» Activity
Drop the pictures from the entries below, then reproduce the rest exactly.

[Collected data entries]
[Start of Attachment]
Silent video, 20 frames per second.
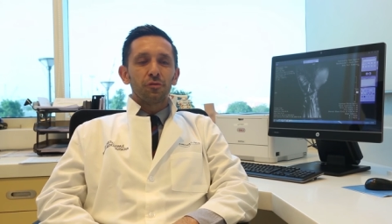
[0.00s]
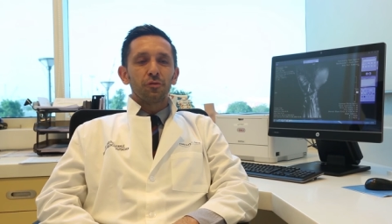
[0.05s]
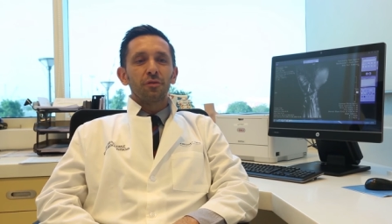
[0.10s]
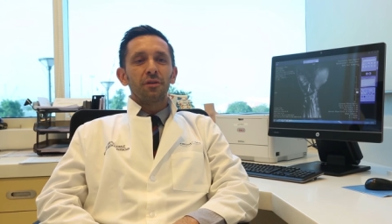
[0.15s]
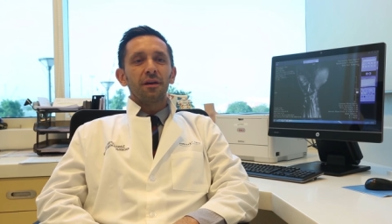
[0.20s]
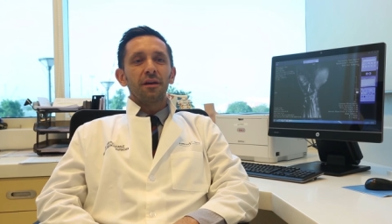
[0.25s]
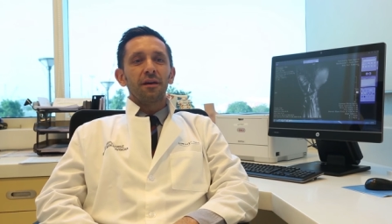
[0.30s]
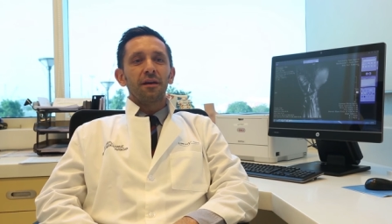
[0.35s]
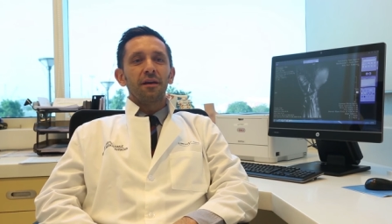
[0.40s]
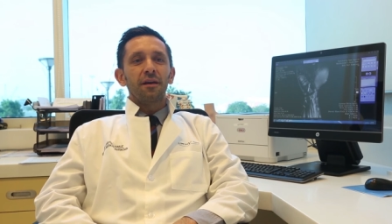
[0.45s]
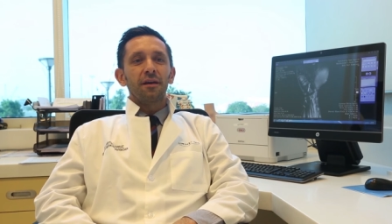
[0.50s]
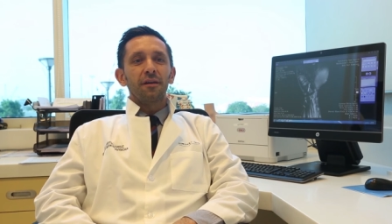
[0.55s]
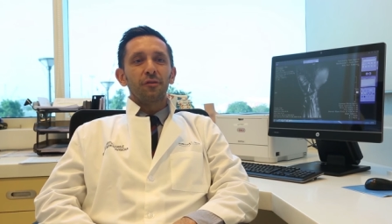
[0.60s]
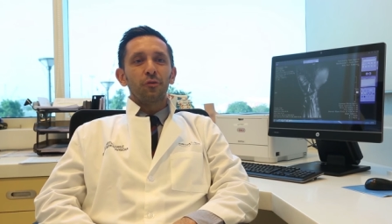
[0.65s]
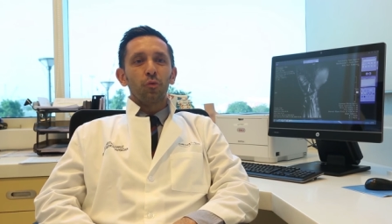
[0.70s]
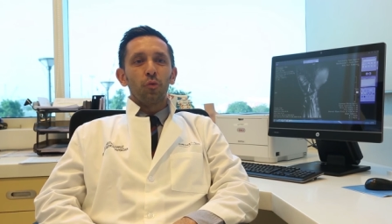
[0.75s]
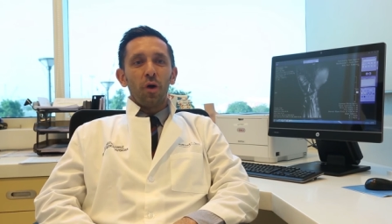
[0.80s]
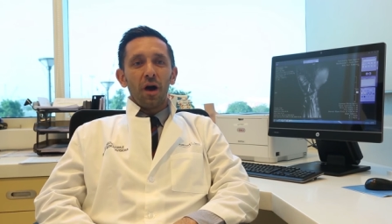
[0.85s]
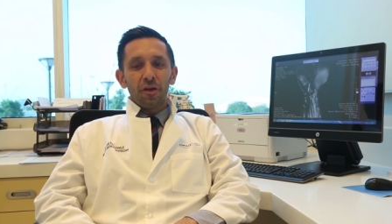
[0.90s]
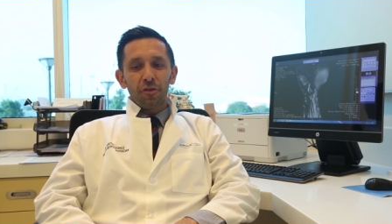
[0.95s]
to the
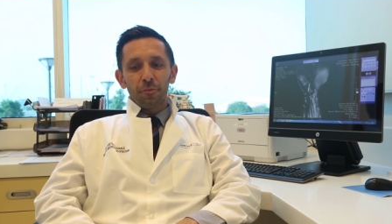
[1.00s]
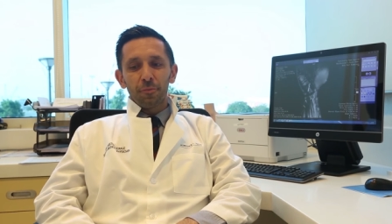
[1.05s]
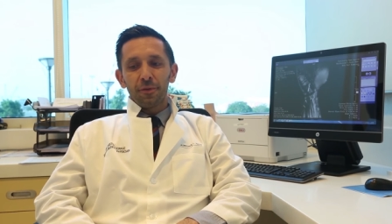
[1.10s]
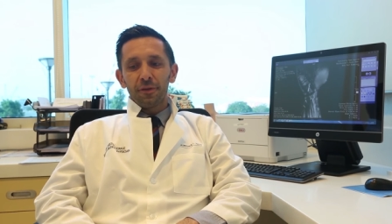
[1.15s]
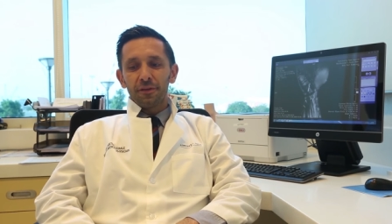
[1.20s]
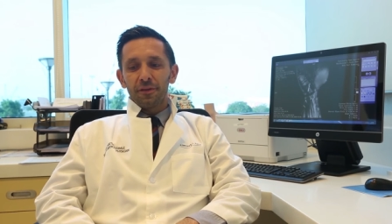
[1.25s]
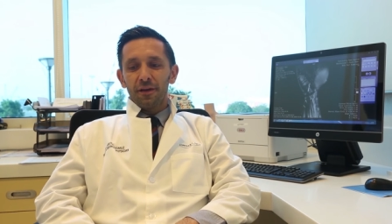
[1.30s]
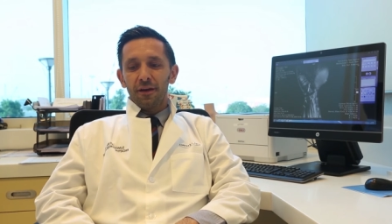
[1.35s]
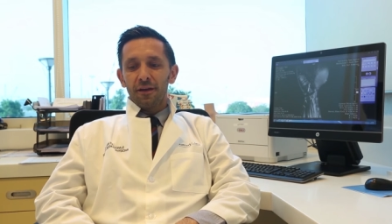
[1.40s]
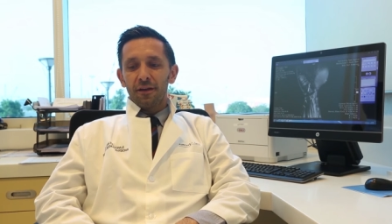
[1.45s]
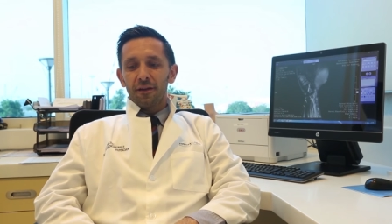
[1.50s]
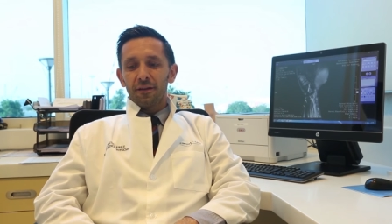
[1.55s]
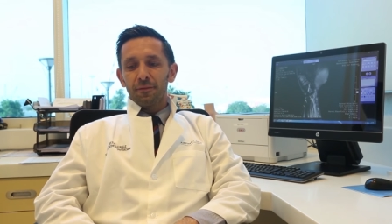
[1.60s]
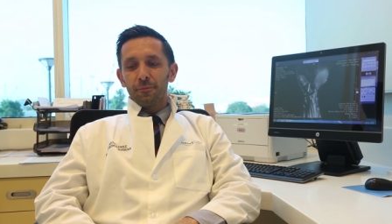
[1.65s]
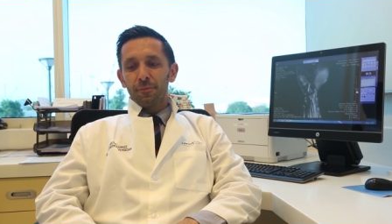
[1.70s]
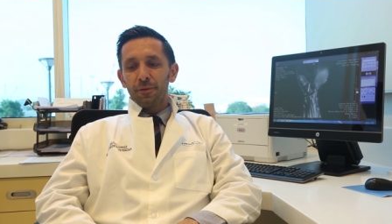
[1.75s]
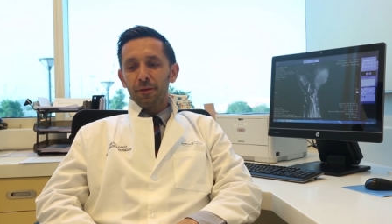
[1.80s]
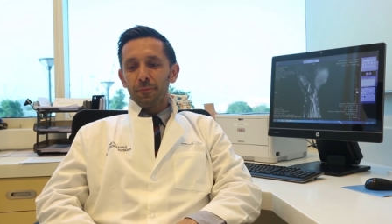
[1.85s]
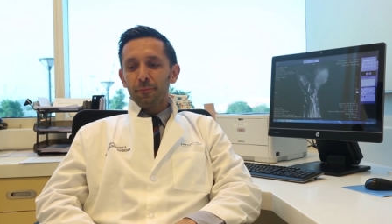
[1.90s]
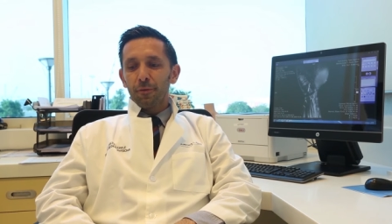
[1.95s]
to
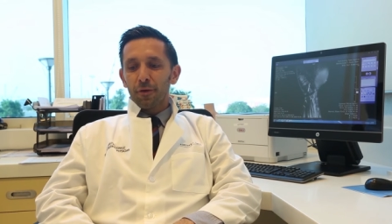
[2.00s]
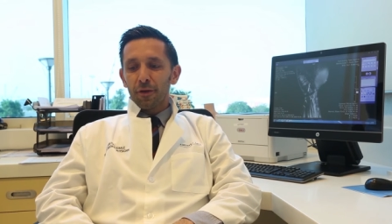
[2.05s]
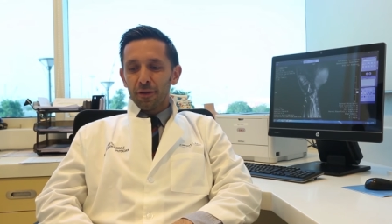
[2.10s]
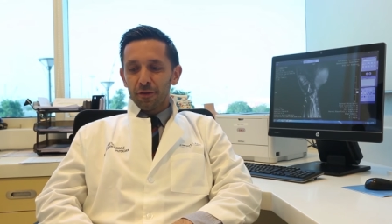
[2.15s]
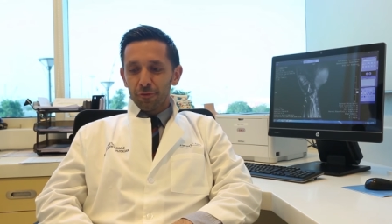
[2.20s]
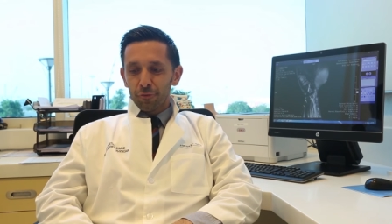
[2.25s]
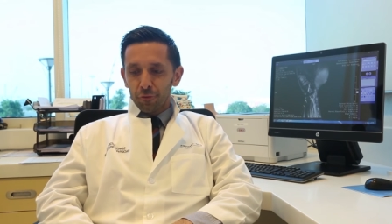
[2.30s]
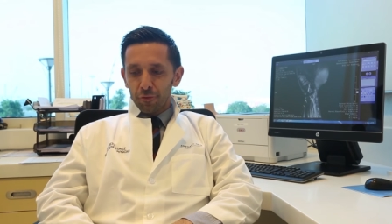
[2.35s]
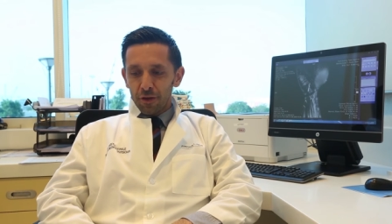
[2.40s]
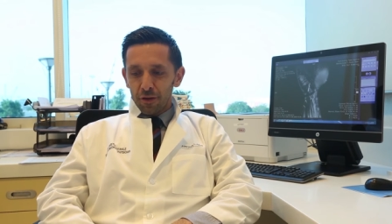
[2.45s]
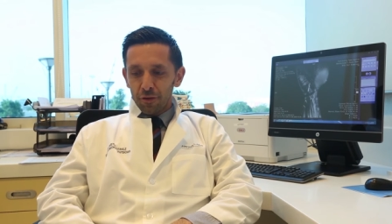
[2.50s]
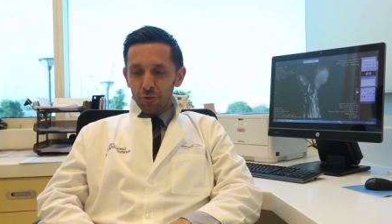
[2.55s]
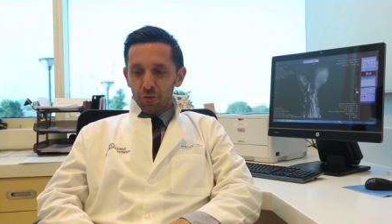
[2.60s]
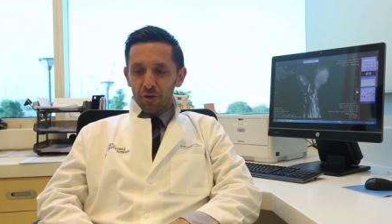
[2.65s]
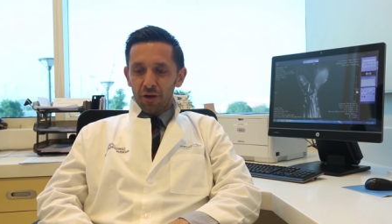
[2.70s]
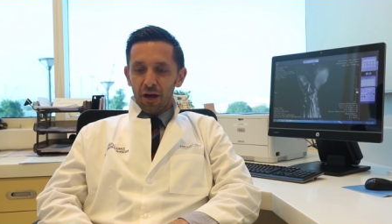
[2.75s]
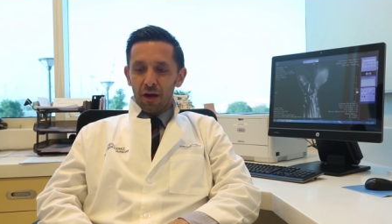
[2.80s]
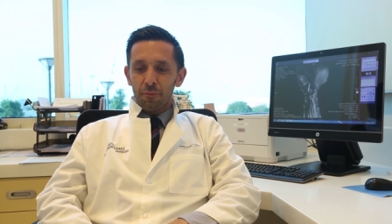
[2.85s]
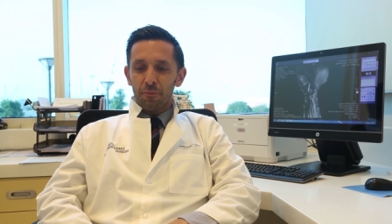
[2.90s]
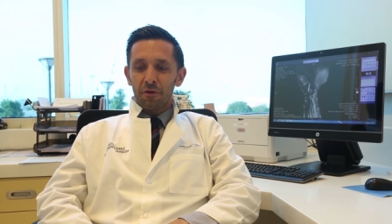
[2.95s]
Aspetar people and to the
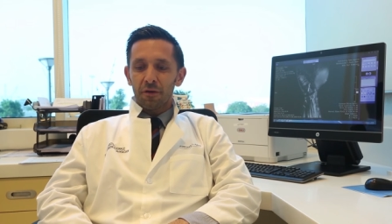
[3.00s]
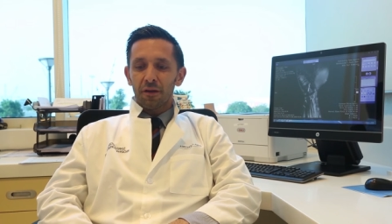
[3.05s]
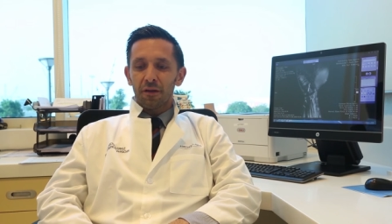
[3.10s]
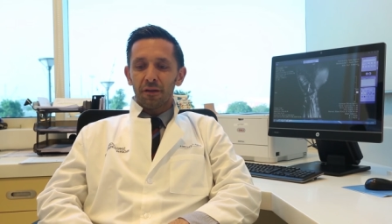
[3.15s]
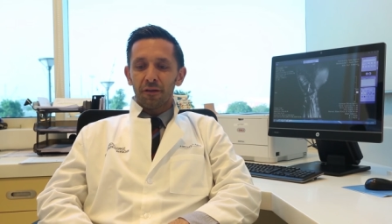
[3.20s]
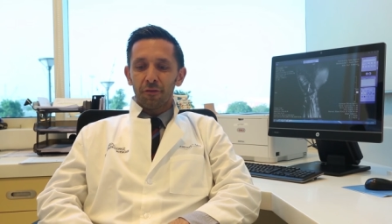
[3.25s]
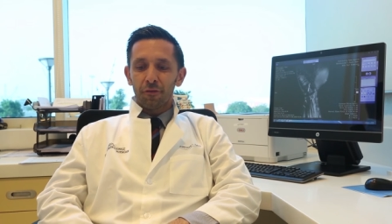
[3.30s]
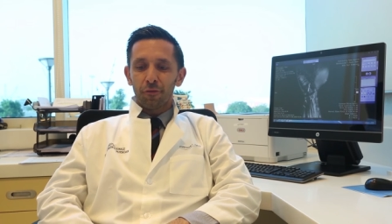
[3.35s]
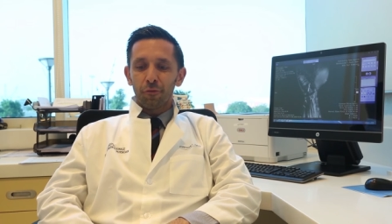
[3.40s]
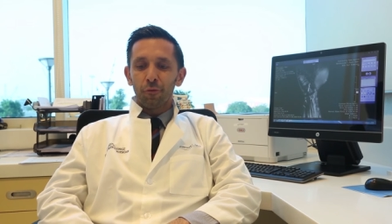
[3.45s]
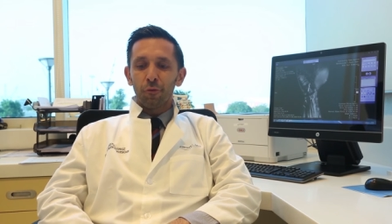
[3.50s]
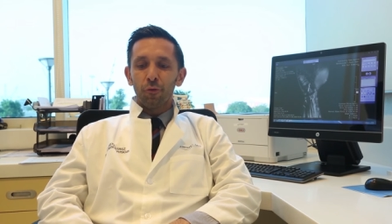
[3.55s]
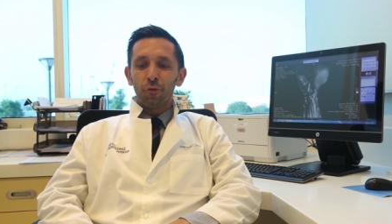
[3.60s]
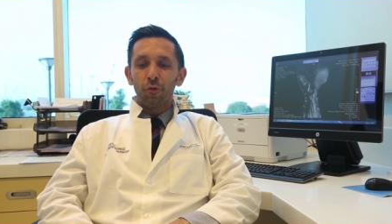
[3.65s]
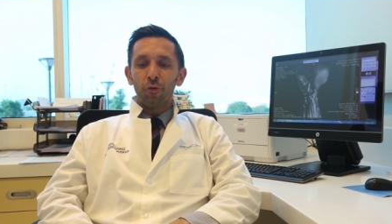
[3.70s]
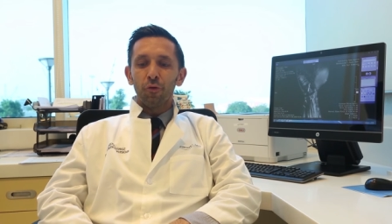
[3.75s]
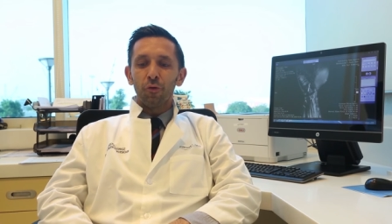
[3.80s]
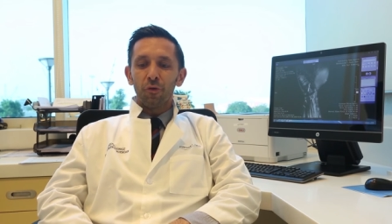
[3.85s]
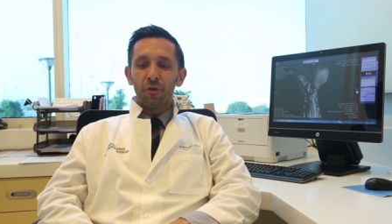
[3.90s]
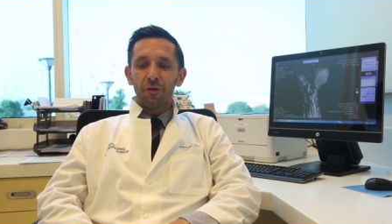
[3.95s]
newcomer is
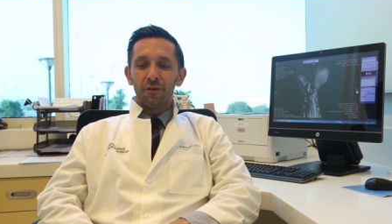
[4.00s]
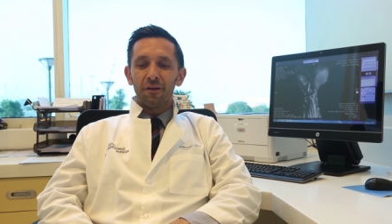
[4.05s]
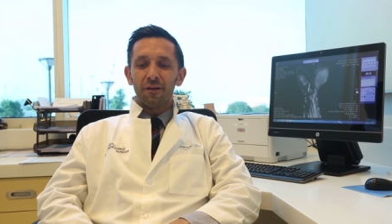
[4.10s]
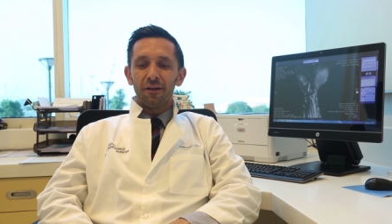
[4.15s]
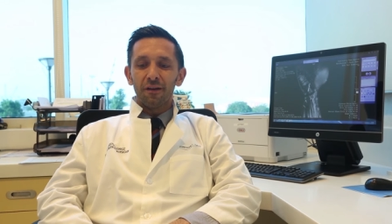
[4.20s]
to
[End of Attachment]
» Written response
Silent video, 20 frames per second.
[0.00s]
[0.05s]
[0.10s]
[0.15s]
[0.20s]
[0.25s]
[0.30s]
[0.35s]
[0.40s]
[0.45s]
[0.50s]
[0.55s]
[0.60s]
[0.65s]
[0.70s]
[0.75s]
[0.80s]
[0.85s]
[0.90s]
[0.95s]
to the
[1.00s]
[1.05s]
[1.10s]
[1.15s]
[1.20s]
[1.25s]
[1.30s]
[1.35s]
[1.40s]
[1.45s]
[1.50s]
[1.55s]
[1.60s]
[1.65s]
[1.70s]
[1.75s]
[1.80s]
[1.85s]
[1.90s]
[1.95s]
to
[2.00s]
[2.05s]
[2.10s]
[2.15s]
[2.20s]
[2.25s]
[2.30s]
[2.35s]
[2.40s]
[2.45s]
[2.50s]
[2.55s]
[2.60s]
[2.65s]
[2.70s]
[2.75s]
[2.80s]
[2.85s]
[2.90s]
[2.95s]
Aspetar people and to the
[3.00s]
[3.05s]
[3.10s]
[3.15s]
[3.20s]
[3.25s]
[3.30s]
[3.35s]
[3.40s]
[3.45s]
[3.50s]
[3.55s]
[3.60s]
[3.65s]
[3.70s]
[3.75s]
[3.80s]
[3.85s]
[3.90s]
[3.95s]
newcomer is
[4.00s]
[4.05s]
[4.10s]
[4.15s]
[4.20s]
to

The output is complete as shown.